### PROBLEM DESCRIPTION
Go through the records and transcribe them exactly, passing over any picture.

________________________________________

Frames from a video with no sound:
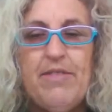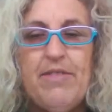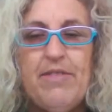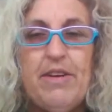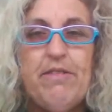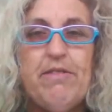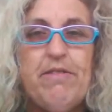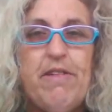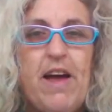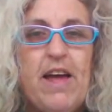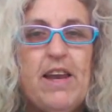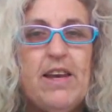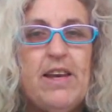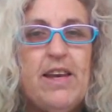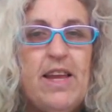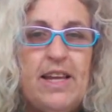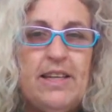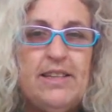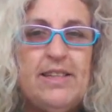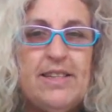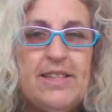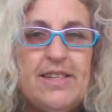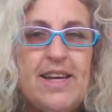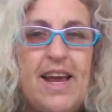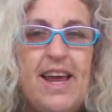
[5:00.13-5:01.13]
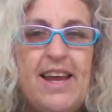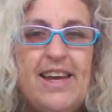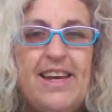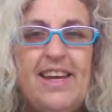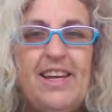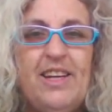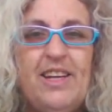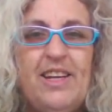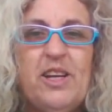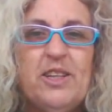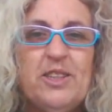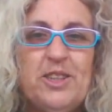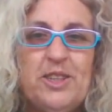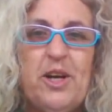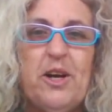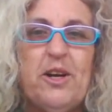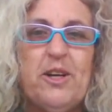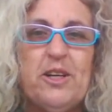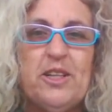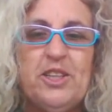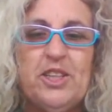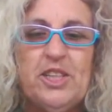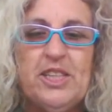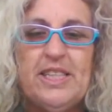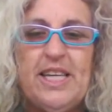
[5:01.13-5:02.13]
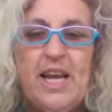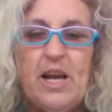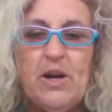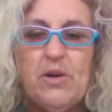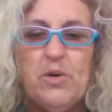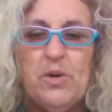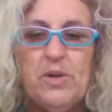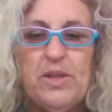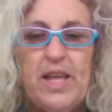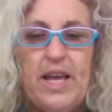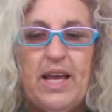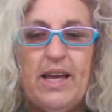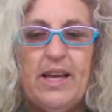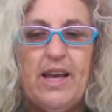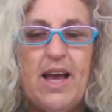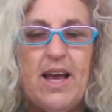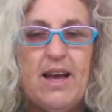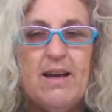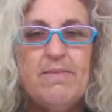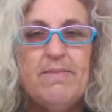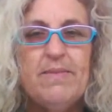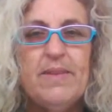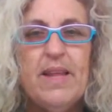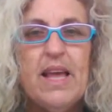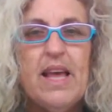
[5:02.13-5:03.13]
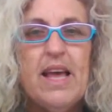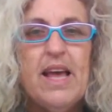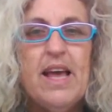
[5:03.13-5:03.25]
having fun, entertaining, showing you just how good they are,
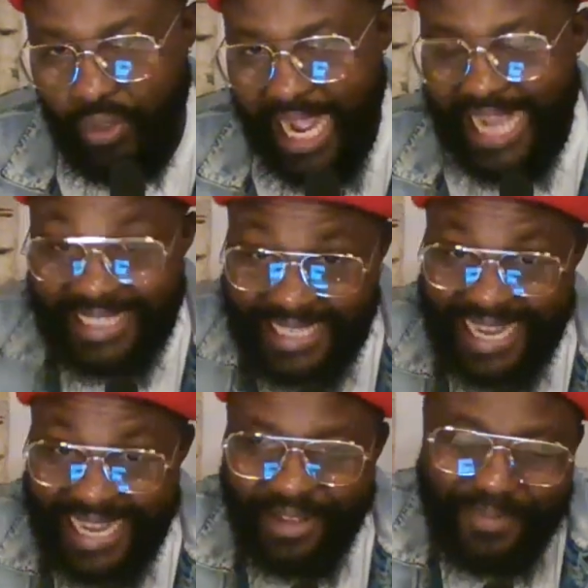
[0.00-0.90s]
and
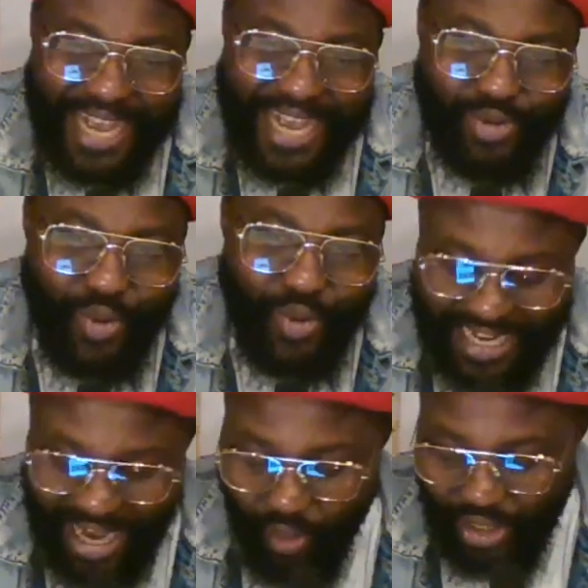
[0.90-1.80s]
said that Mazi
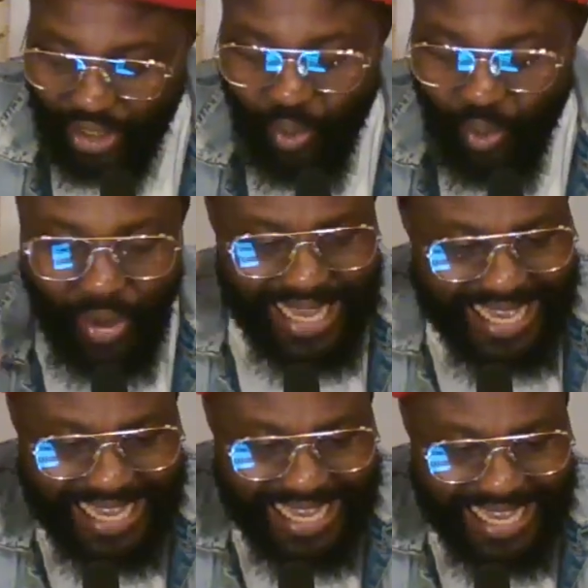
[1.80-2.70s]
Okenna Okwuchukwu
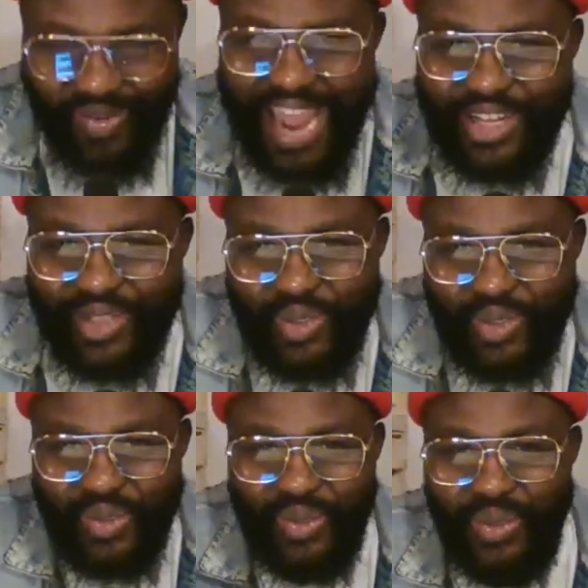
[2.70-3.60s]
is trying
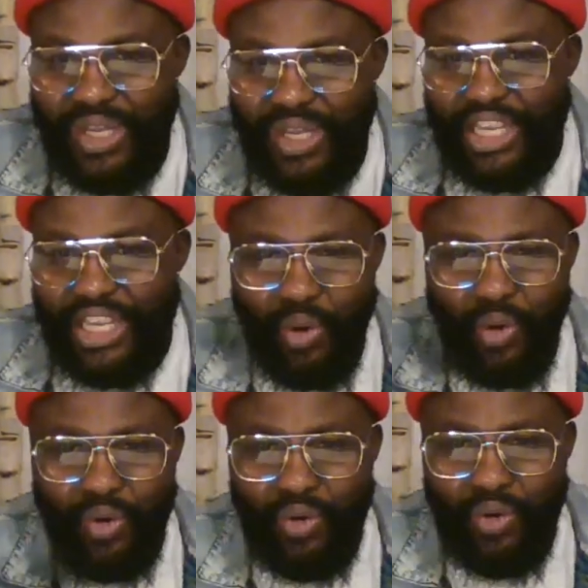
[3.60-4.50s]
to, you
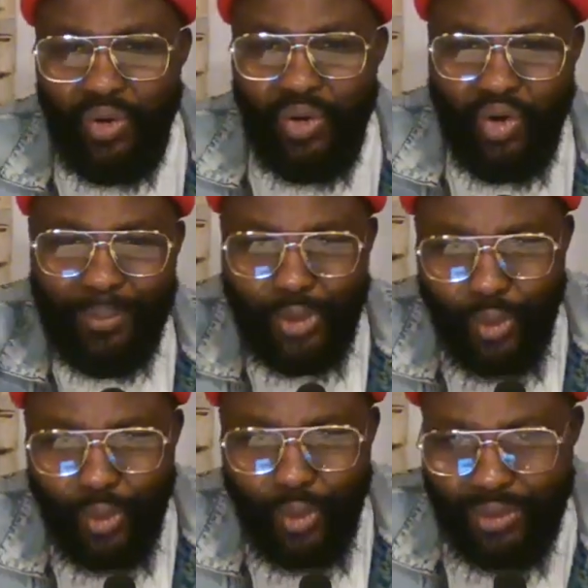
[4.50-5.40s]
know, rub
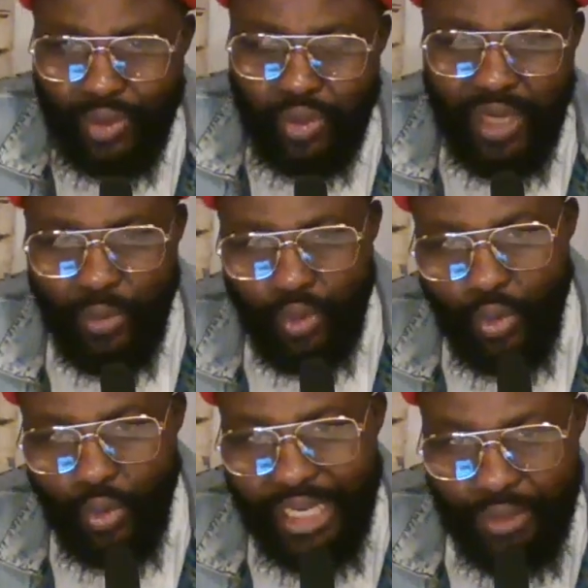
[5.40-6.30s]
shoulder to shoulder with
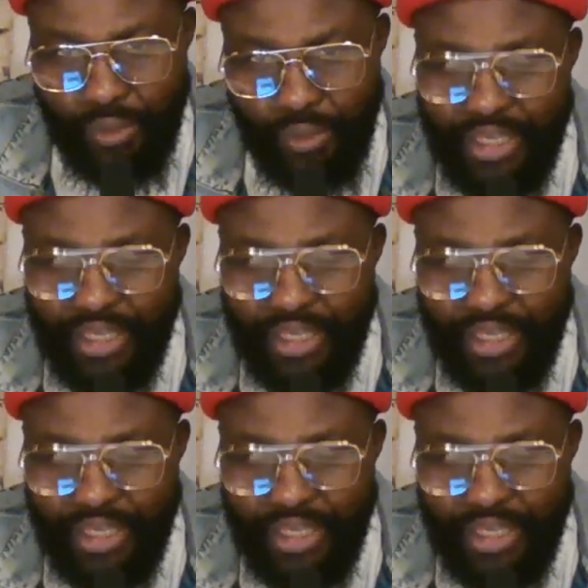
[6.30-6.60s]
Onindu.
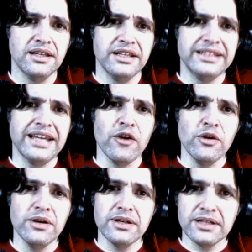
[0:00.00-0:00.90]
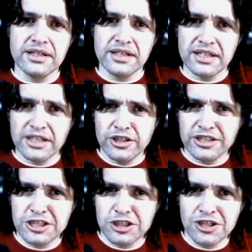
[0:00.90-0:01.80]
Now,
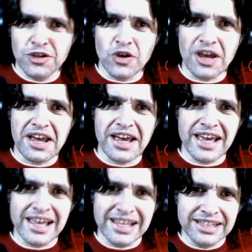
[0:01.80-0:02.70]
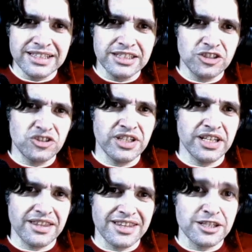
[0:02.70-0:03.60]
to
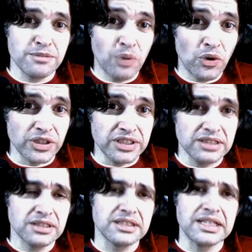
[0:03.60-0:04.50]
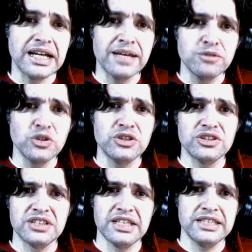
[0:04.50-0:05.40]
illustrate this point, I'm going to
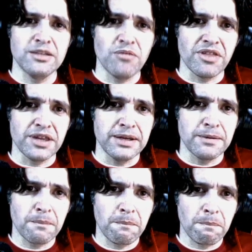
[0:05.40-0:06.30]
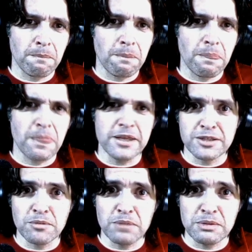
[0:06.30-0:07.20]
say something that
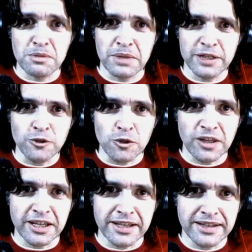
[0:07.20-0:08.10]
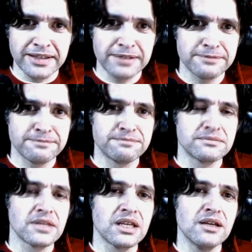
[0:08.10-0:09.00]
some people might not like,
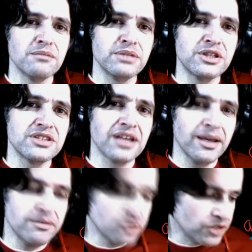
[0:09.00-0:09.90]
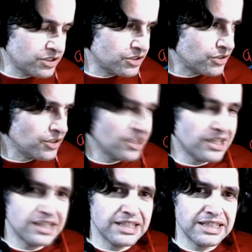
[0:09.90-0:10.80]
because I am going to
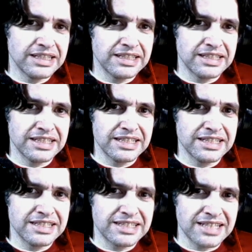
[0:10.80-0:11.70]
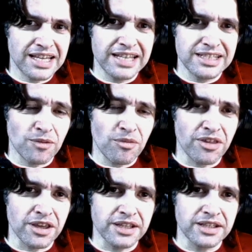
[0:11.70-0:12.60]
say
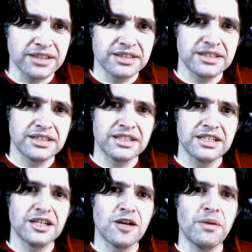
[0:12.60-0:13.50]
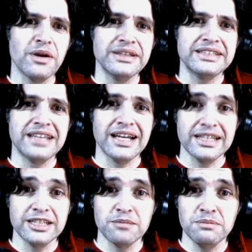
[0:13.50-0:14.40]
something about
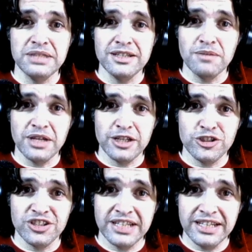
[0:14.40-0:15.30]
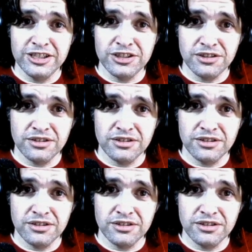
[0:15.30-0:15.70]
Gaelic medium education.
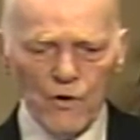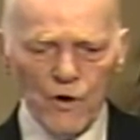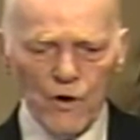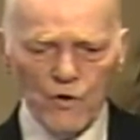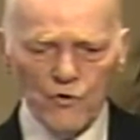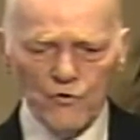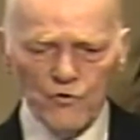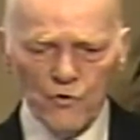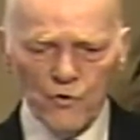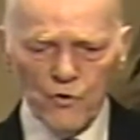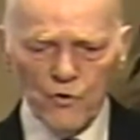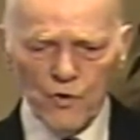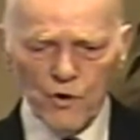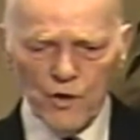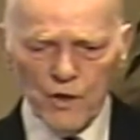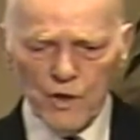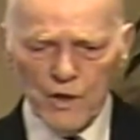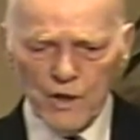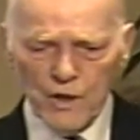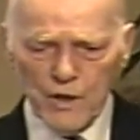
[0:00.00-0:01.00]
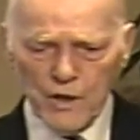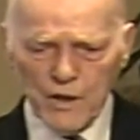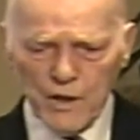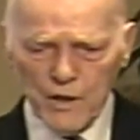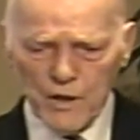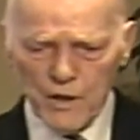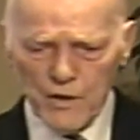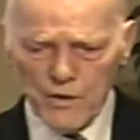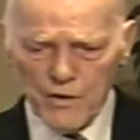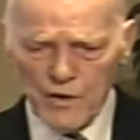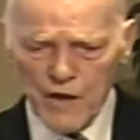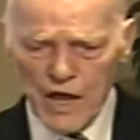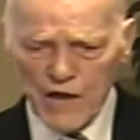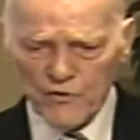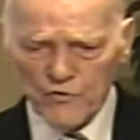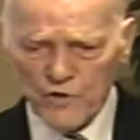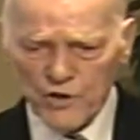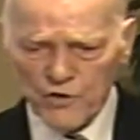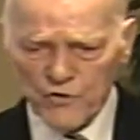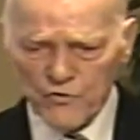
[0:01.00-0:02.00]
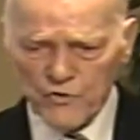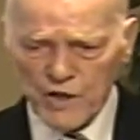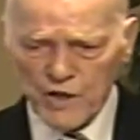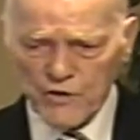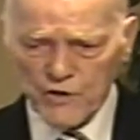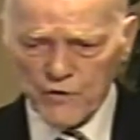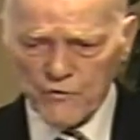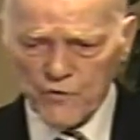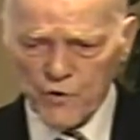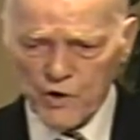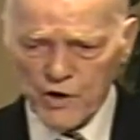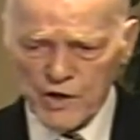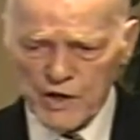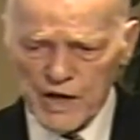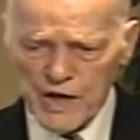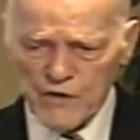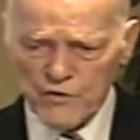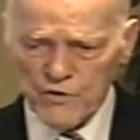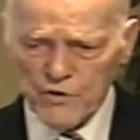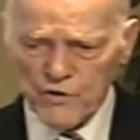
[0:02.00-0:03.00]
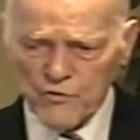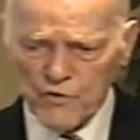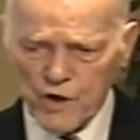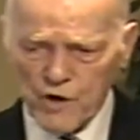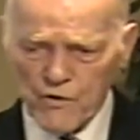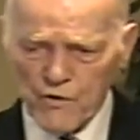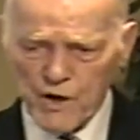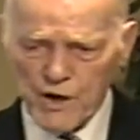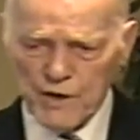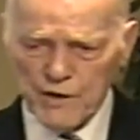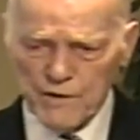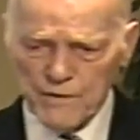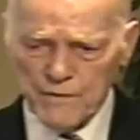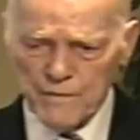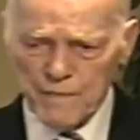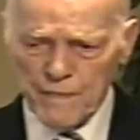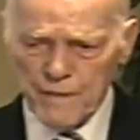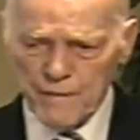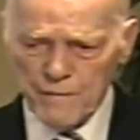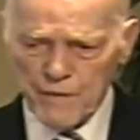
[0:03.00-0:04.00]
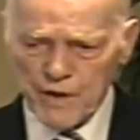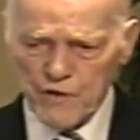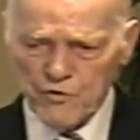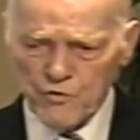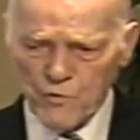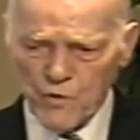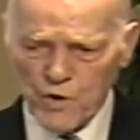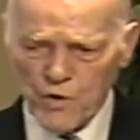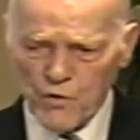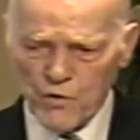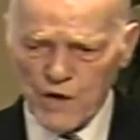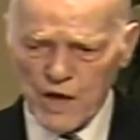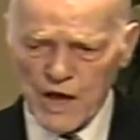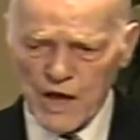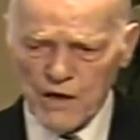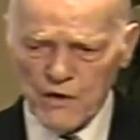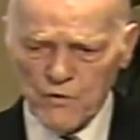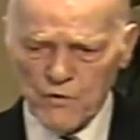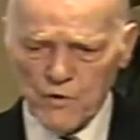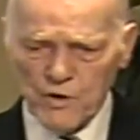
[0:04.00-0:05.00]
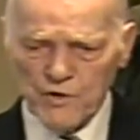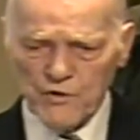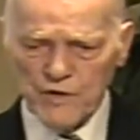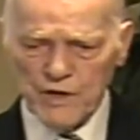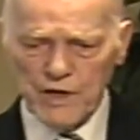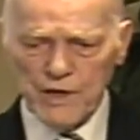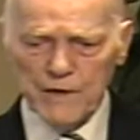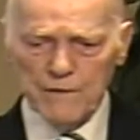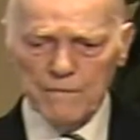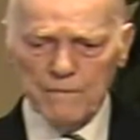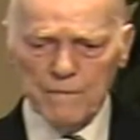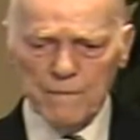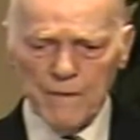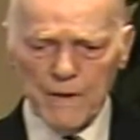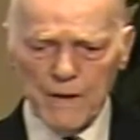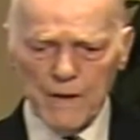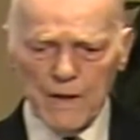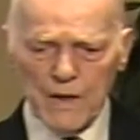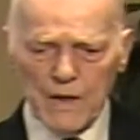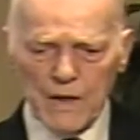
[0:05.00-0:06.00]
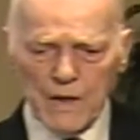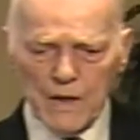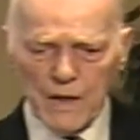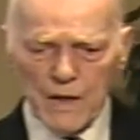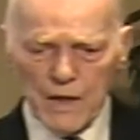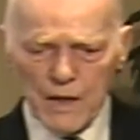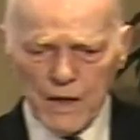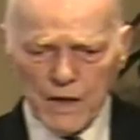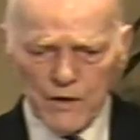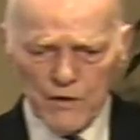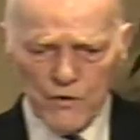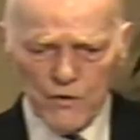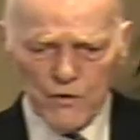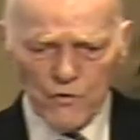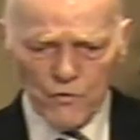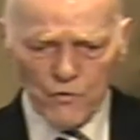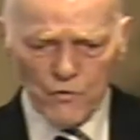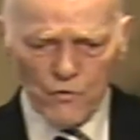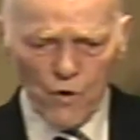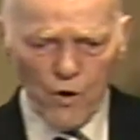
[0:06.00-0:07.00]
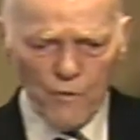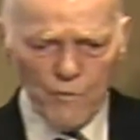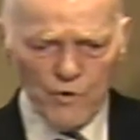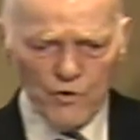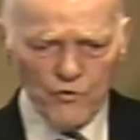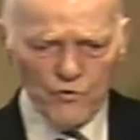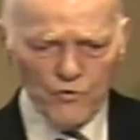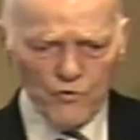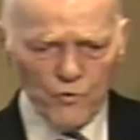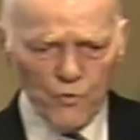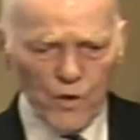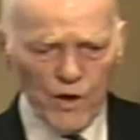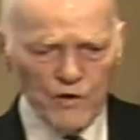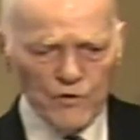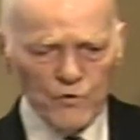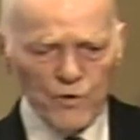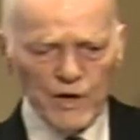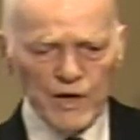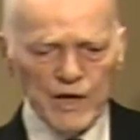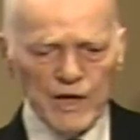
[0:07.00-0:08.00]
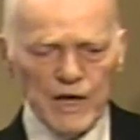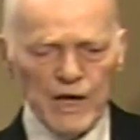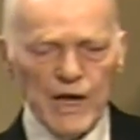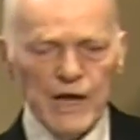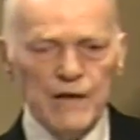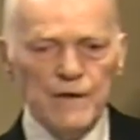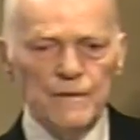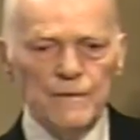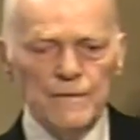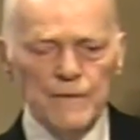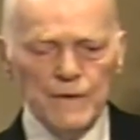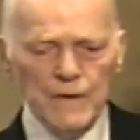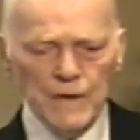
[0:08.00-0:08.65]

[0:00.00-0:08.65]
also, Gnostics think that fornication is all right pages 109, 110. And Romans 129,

________________________________________

### RESPONSE AREA
Frames from a video with no sound:
[5:00.13-5:01.13]
[5:01.13-5:02.13]
[5:02.13-5:03.13]
[5:03.13-5:03.25]
having fun, entertaining, showing you just how good they are,
[0.00-0.90s]
and
[0.90-1.80s]
said that Mazi
[1.80-2.70s]
Okenna Okwuchukwu
[2.70-3.60s]
is trying
[3.60-4.50s]
to, you
[4.50-5.40s]
know, rub
[5.40-6.30s]
shoulder to shoulder with
[6.30-6.60s]
Onindu.
[0:00.00-0:00.90]
[0:00.90-0:01.80]
Now,
[0:01.80-0:02.70]
[0:02.70-0:03.60]
to
[0:03.60-0:04.50]
[0:04.50-0:05.40]
illustrate this point, I'm going to
[0:05.40-0:06.30]
[0:06.30-0:07.20]
say something that
[0:07.20-0:08.10]
[0:08.10-0:09.00]
some people might not like,
[0:09.00-0:09.90]
[0:09.90-0:10.80]
because I am going to
[0:10.80-0:11.70]
[0:11.70-0:12.60]
say
[0:12.60-0:13.50]
[0:13.50-0:14.40]
something about
[0:14.40-0:15.30]
[0:15.30-0:15.70]
Gaelic medium education.
[0:00.00-0:01.00]
[0:01.00-0:02.00]
[0:02.00-0:03.00]
[0:03.00-0:04.00]
[0:04.00-0:05.00]
[0:05.00-0:06.00]
[0:06.00-0:07.00]
[0:07.00-0:08.00]
[0:08.00-0:08.65]

[0:00.00-0:08.65]
also, Gnostics think that fornication is all right pages 109, 110. And Romans 129,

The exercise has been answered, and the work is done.